Please repeat every entry exactly as given, apart from dropping the images.

Data items
=======
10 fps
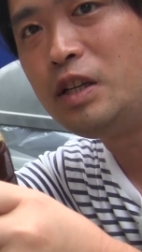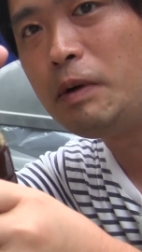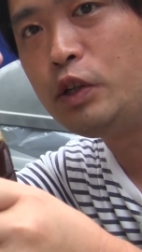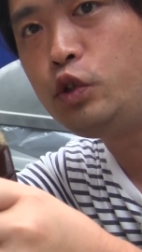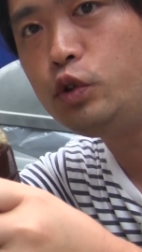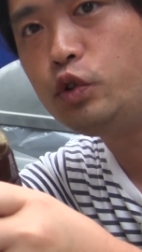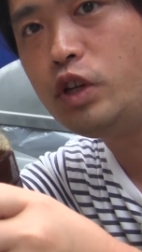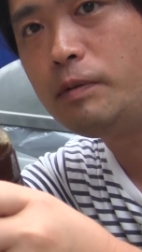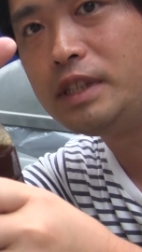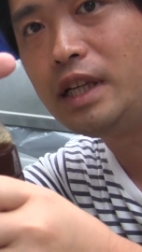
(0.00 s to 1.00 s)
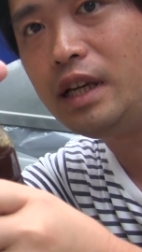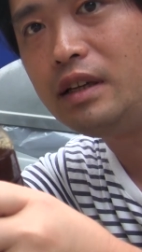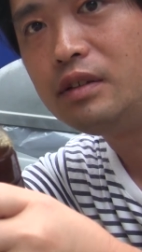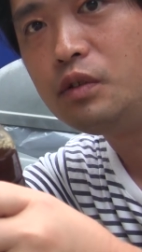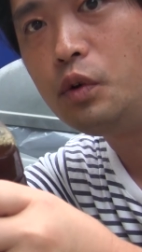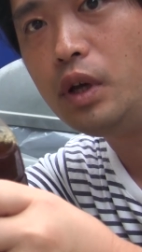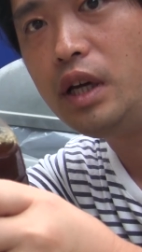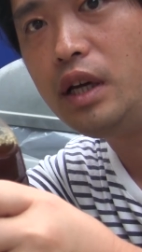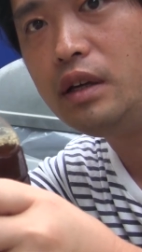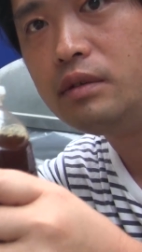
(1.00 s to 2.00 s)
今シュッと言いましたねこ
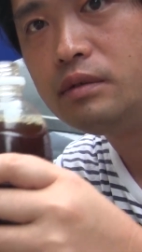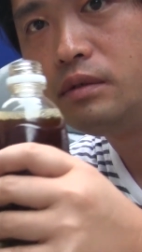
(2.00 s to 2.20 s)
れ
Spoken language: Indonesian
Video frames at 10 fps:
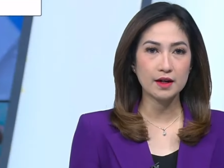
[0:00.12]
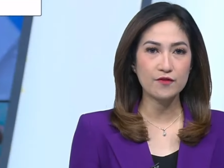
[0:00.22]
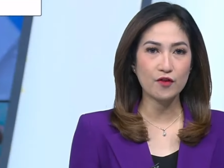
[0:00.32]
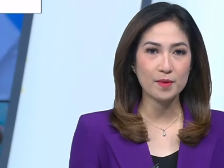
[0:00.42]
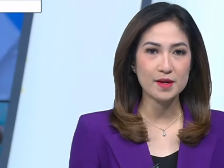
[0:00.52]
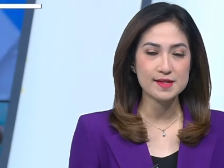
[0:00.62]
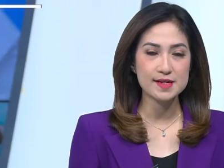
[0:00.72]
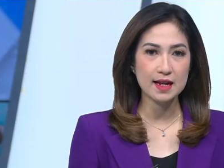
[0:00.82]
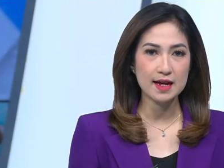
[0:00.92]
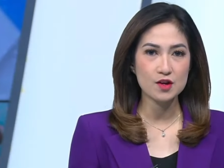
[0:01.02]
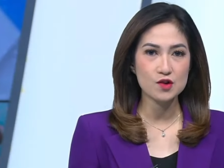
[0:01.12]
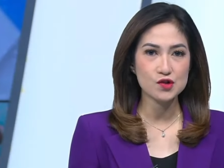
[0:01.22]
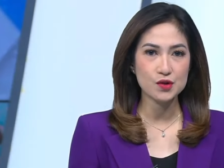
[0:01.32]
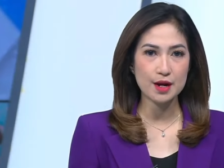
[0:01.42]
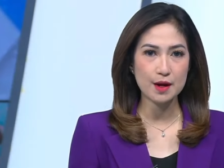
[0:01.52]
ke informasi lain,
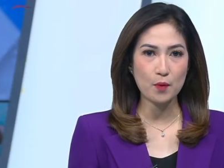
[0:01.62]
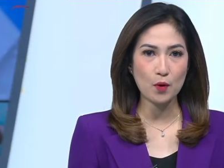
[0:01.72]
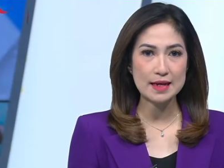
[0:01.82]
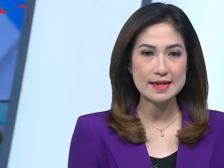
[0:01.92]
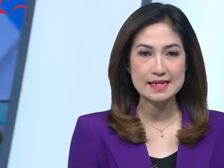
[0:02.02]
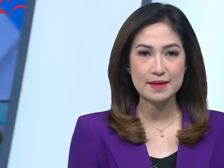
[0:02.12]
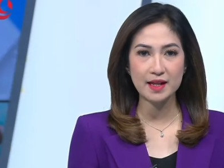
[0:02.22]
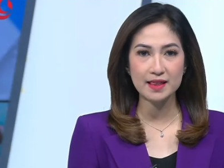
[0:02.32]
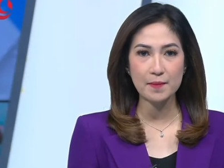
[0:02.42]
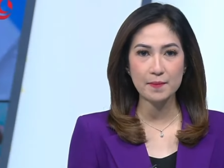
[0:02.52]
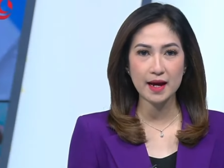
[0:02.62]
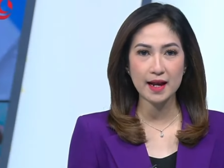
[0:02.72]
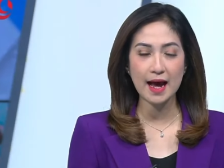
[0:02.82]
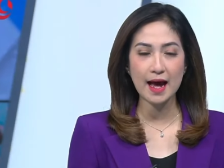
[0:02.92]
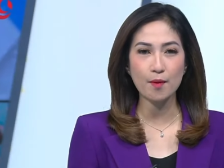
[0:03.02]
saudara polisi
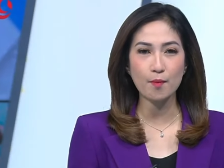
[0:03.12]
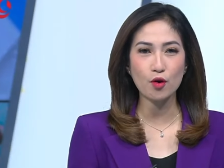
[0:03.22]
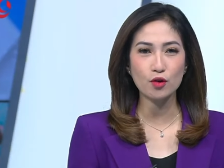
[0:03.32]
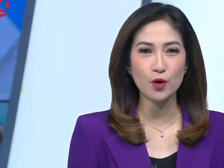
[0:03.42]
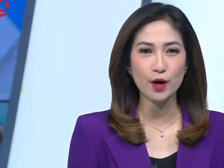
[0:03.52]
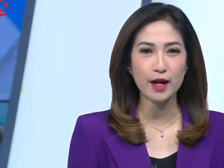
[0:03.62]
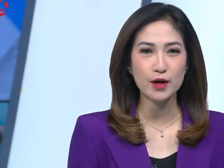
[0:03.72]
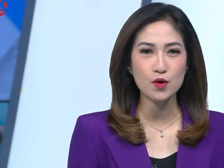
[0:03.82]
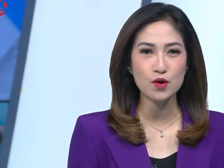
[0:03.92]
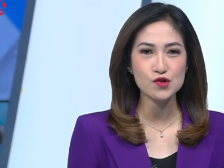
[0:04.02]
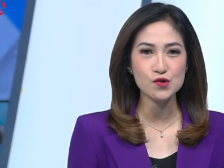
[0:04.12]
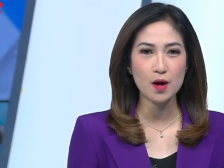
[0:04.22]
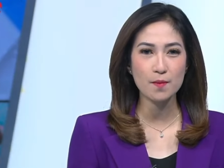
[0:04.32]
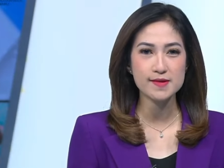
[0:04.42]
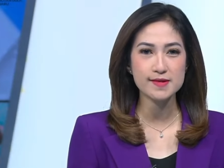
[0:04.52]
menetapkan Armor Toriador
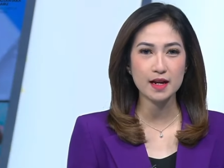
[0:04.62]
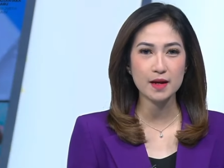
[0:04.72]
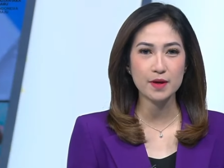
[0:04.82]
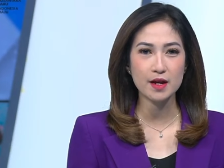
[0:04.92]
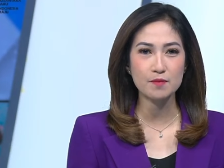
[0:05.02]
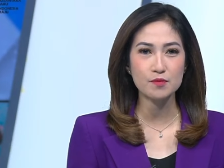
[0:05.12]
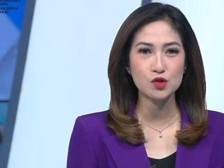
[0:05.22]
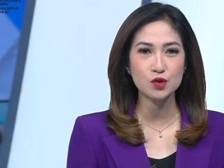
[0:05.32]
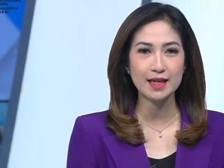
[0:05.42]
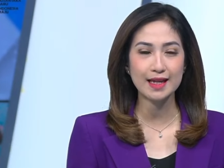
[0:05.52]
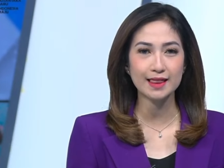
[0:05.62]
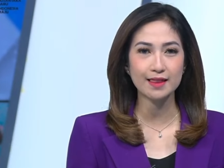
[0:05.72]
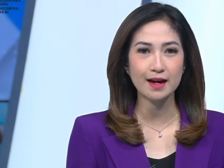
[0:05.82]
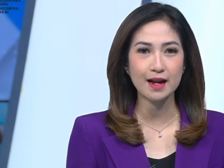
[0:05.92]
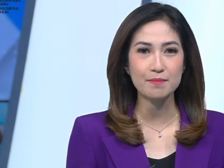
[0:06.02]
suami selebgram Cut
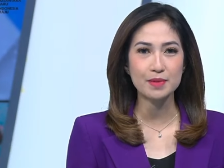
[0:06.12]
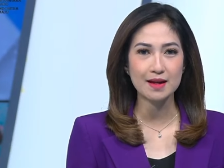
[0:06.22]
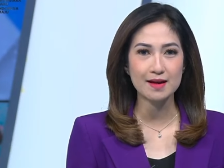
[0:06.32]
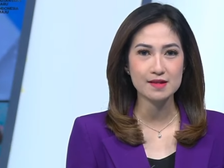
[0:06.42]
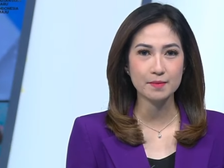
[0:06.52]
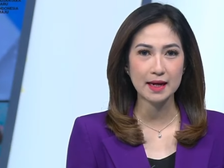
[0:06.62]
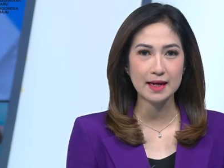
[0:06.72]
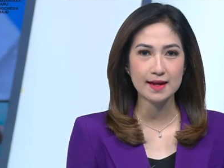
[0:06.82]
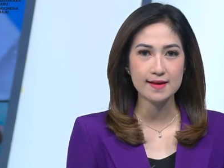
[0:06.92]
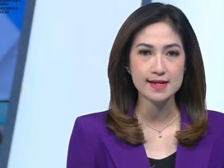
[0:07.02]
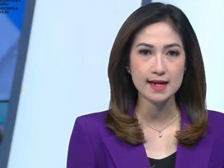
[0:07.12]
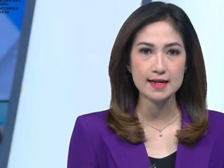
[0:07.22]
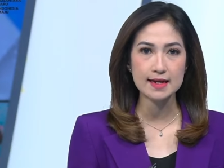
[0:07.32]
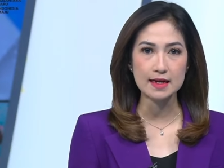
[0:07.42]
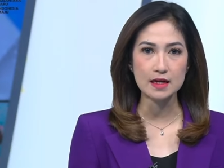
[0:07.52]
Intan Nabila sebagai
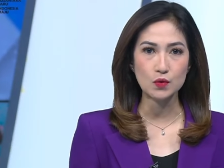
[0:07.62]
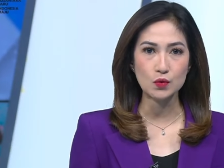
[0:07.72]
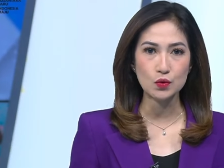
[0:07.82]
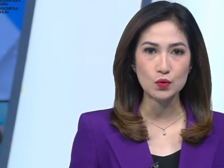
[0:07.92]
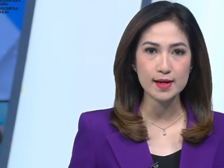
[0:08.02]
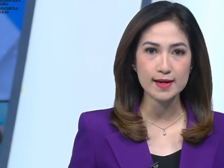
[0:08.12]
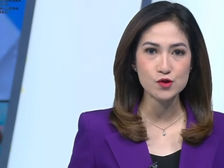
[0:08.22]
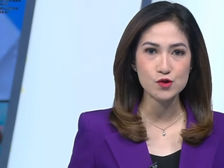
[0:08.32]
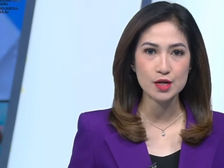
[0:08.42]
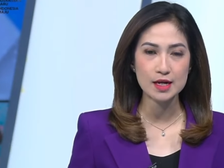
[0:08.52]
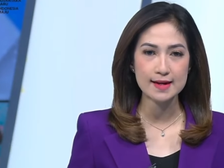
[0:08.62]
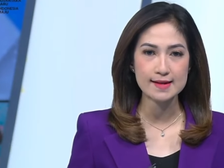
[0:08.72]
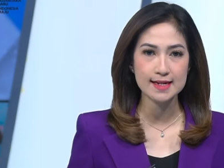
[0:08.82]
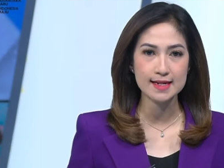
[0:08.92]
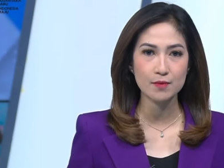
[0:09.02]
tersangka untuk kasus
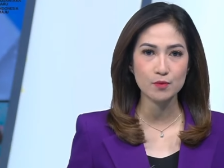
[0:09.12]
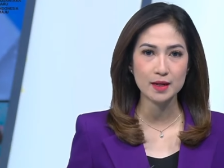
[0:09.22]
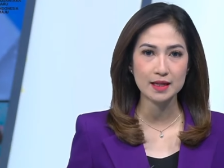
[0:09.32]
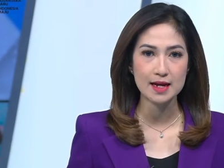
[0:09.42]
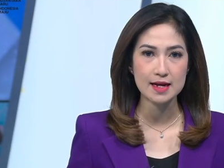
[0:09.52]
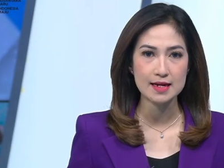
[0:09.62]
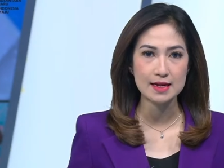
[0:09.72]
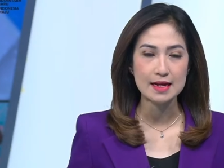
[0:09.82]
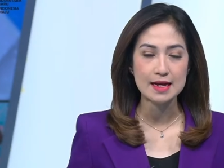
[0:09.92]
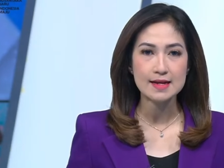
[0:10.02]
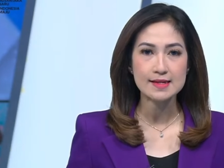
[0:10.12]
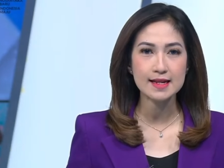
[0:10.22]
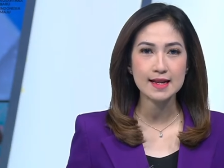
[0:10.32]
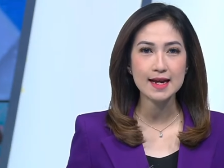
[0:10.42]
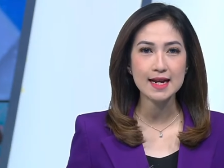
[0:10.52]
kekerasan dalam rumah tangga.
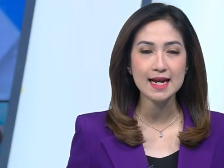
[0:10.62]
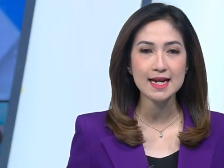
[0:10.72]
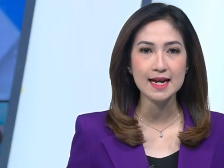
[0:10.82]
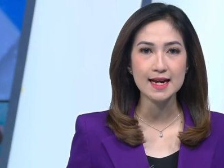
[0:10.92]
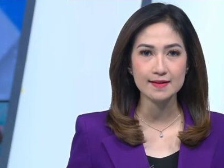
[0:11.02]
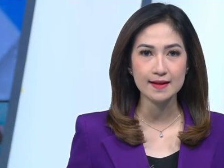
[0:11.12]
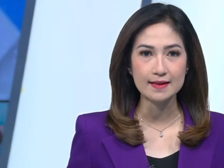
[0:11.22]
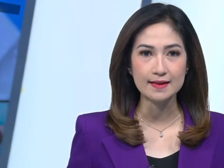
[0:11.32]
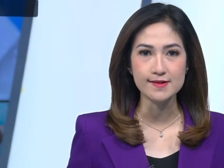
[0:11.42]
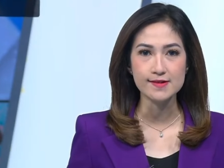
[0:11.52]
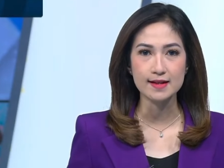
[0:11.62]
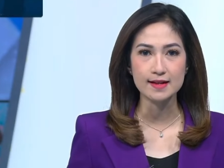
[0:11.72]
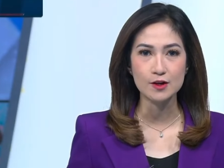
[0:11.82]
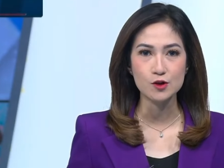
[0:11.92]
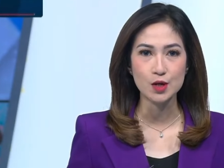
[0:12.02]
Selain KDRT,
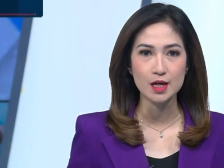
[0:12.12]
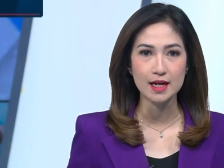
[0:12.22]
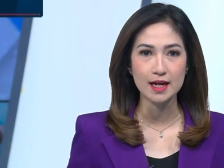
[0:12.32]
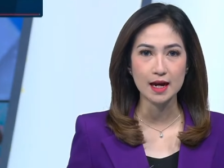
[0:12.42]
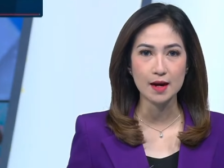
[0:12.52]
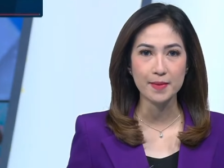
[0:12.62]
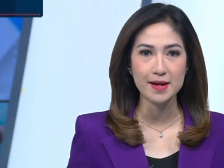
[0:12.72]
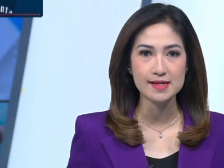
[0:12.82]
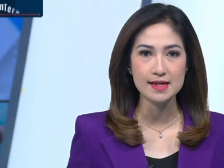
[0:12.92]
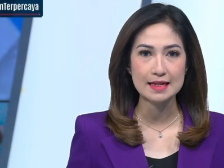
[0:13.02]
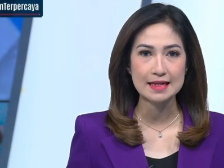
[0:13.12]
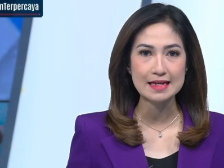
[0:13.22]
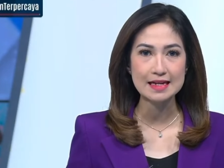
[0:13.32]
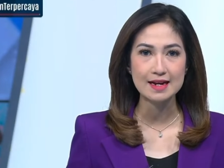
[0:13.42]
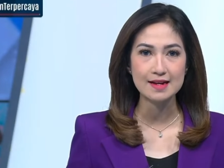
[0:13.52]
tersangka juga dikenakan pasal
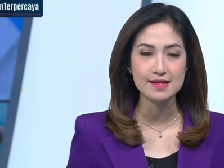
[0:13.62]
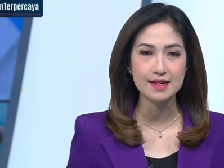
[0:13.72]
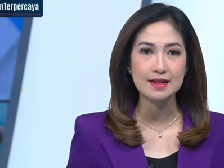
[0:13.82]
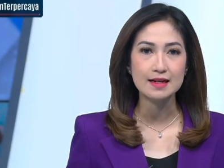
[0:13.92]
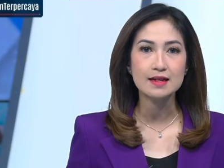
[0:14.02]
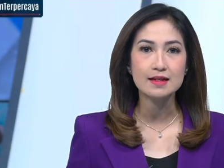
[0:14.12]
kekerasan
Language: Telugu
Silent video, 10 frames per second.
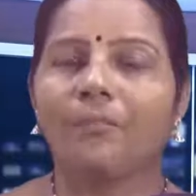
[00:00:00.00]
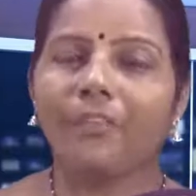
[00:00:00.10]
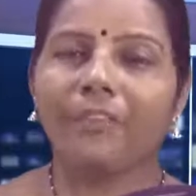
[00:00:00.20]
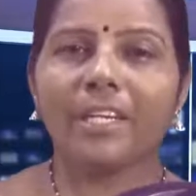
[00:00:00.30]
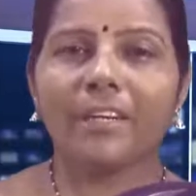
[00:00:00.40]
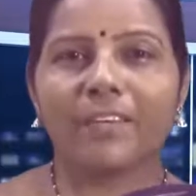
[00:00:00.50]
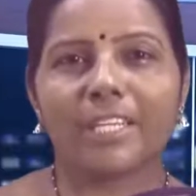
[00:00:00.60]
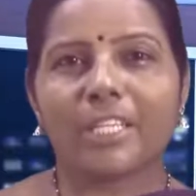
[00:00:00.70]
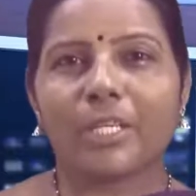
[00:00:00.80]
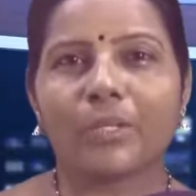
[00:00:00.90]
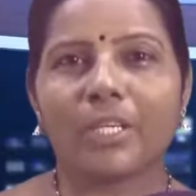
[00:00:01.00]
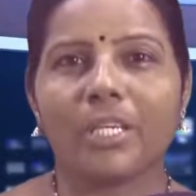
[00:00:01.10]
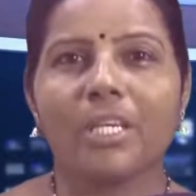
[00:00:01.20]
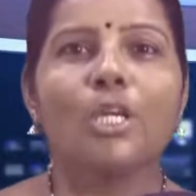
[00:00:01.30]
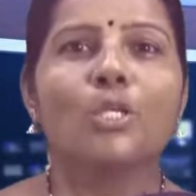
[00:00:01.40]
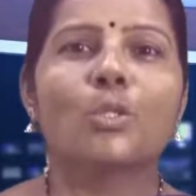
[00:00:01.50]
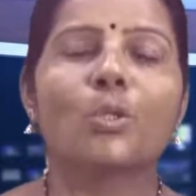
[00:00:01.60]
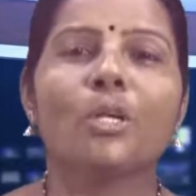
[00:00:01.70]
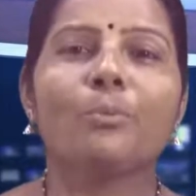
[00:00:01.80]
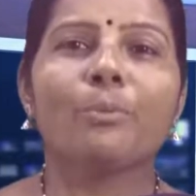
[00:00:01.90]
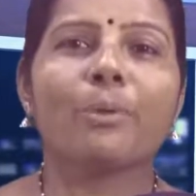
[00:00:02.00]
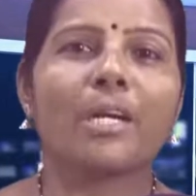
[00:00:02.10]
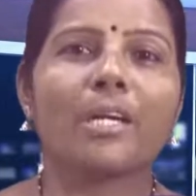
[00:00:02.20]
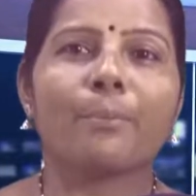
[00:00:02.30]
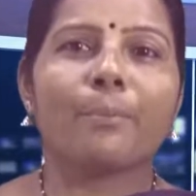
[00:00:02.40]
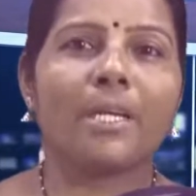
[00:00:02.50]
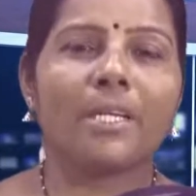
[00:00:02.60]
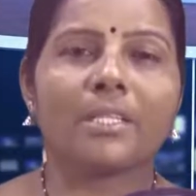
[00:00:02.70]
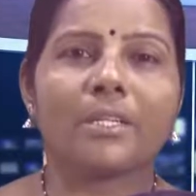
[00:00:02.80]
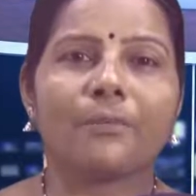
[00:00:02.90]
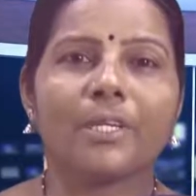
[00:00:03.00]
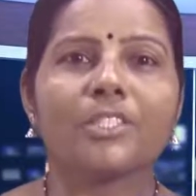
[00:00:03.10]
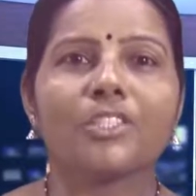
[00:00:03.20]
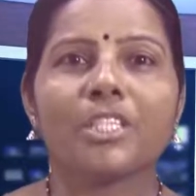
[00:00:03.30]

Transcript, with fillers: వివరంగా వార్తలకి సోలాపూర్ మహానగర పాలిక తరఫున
=======
__RESPONSE BELOW__.
10 fps
(0.00 s to 1.00 s)
(1.00 s to 2.00 s)
今シュッと言いましたねこ
(2.00 s to 2.20 s)
れ
Spoken language: Indonesian
Video frames at 10 fps:
[0:00.12]
[0:00.22]
[0:00.32]
[0:00.42]
[0:00.52]
[0:00.62]
[0:00.72]
[0:00.82]
[0:00.92]
[0:01.02]
[0:01.12]
[0:01.22]
[0:01.32]
[0:01.42]
[0:01.52]
ke informasi lain,
[0:01.62]
[0:01.72]
[0:01.82]
[0:01.92]
[0:02.02]
[0:02.12]
[0:02.22]
[0:02.32]
[0:02.42]
[0:02.52]
[0:02.62]
[0:02.72]
[0:02.82]
[0:02.92]
[0:03.02]
saudara polisi
[0:03.12]
[0:03.22]
[0:03.32]
[0:03.42]
[0:03.52]
[0:03.62]
[0:03.72]
[0:03.82]
[0:03.92]
[0:04.02]
[0:04.12]
[0:04.22]
[0:04.32]
[0:04.42]
[0:04.52]
menetapkan Armor Toriador
[0:04.62]
[0:04.72]
[0:04.82]
[0:04.92]
[0:05.02]
[0:05.12]
[0:05.22]
[0:05.32]
[0:05.42]
[0:05.52]
[0:05.62]
[0:05.72]
[0:05.82]
[0:05.92]
[0:06.02]
suami selebgram Cut
[0:06.12]
[0:06.22]
[0:06.32]
[0:06.42]
[0:06.52]
[0:06.62]
[0:06.72]
[0:06.82]
[0:06.92]
[0:07.02]
[0:07.12]
[0:07.22]
[0:07.32]
[0:07.42]
[0:07.52]
Intan Nabila sebagai
[0:07.62]
[0:07.72]
[0:07.82]
[0:07.92]
[0:08.02]
[0:08.12]
[0:08.22]
[0:08.32]
[0:08.42]
[0:08.52]
[0:08.62]
[0:08.72]
[0:08.82]
[0:08.92]
[0:09.02]
tersangka untuk kasus
[0:09.12]
[0:09.22]
[0:09.32]
[0:09.42]
[0:09.52]
[0:09.62]
[0:09.72]
[0:09.82]
[0:09.92]
[0:10.02]
[0:10.12]
[0:10.22]
[0:10.32]
[0:10.42]
[0:10.52]
kekerasan dalam rumah tangga.
[0:10.62]
[0:10.72]
[0:10.82]
[0:10.92]
[0:11.02]
[0:11.12]
[0:11.22]
[0:11.32]
[0:11.42]
[0:11.52]
[0:11.62]
[0:11.72]
[0:11.82]
[0:11.92]
[0:12.02]
Selain KDRT,
[0:12.12]
[0:12.22]
[0:12.32]
[0:12.42]
[0:12.52]
[0:12.62]
[0:12.72]
[0:12.82]
[0:12.92]
[0:13.02]
[0:13.12]
[0:13.22]
[0:13.32]
[0:13.42]
[0:13.52]
tersangka juga dikenakan pasal
[0:13.62]
[0:13.72]
[0:13.82]
[0:13.92]
[0:14.02]
[0:14.12]
kekerasan
Language: Telugu
Silent video, 10 frames per second.
[00:00:00.00]
[00:00:00.10]
[00:00:00.20]
[00:00:00.30]
[00:00:00.40]
[00:00:00.50]
[00:00:00.60]
[00:00:00.70]
[00:00:00.80]
[00:00:00.90]
[00:00:01.00]
[00:00:01.10]
[00:00:01.20]
[00:00:01.30]
[00:00:01.40]
[00:00:01.50]
[00:00:01.60]
[00:00:01.70]
[00:00:01.80]
[00:00:01.90]
[00:00:02.00]
[00:00:02.10]
[00:00:02.20]
[00:00:02.30]
[00:00:02.40]
[00:00:02.50]
[00:00:02.60]
[00:00:02.70]
[00:00:02.80]
[00:00:02.90]
[00:00:03.00]
[00:00:03.10]
[00:00:03.20]
[00:00:03.30]

Transcript, with fillers: వివరంగా వార్తలకి సోలాపూర్ మహానగర పాలిక తరఫున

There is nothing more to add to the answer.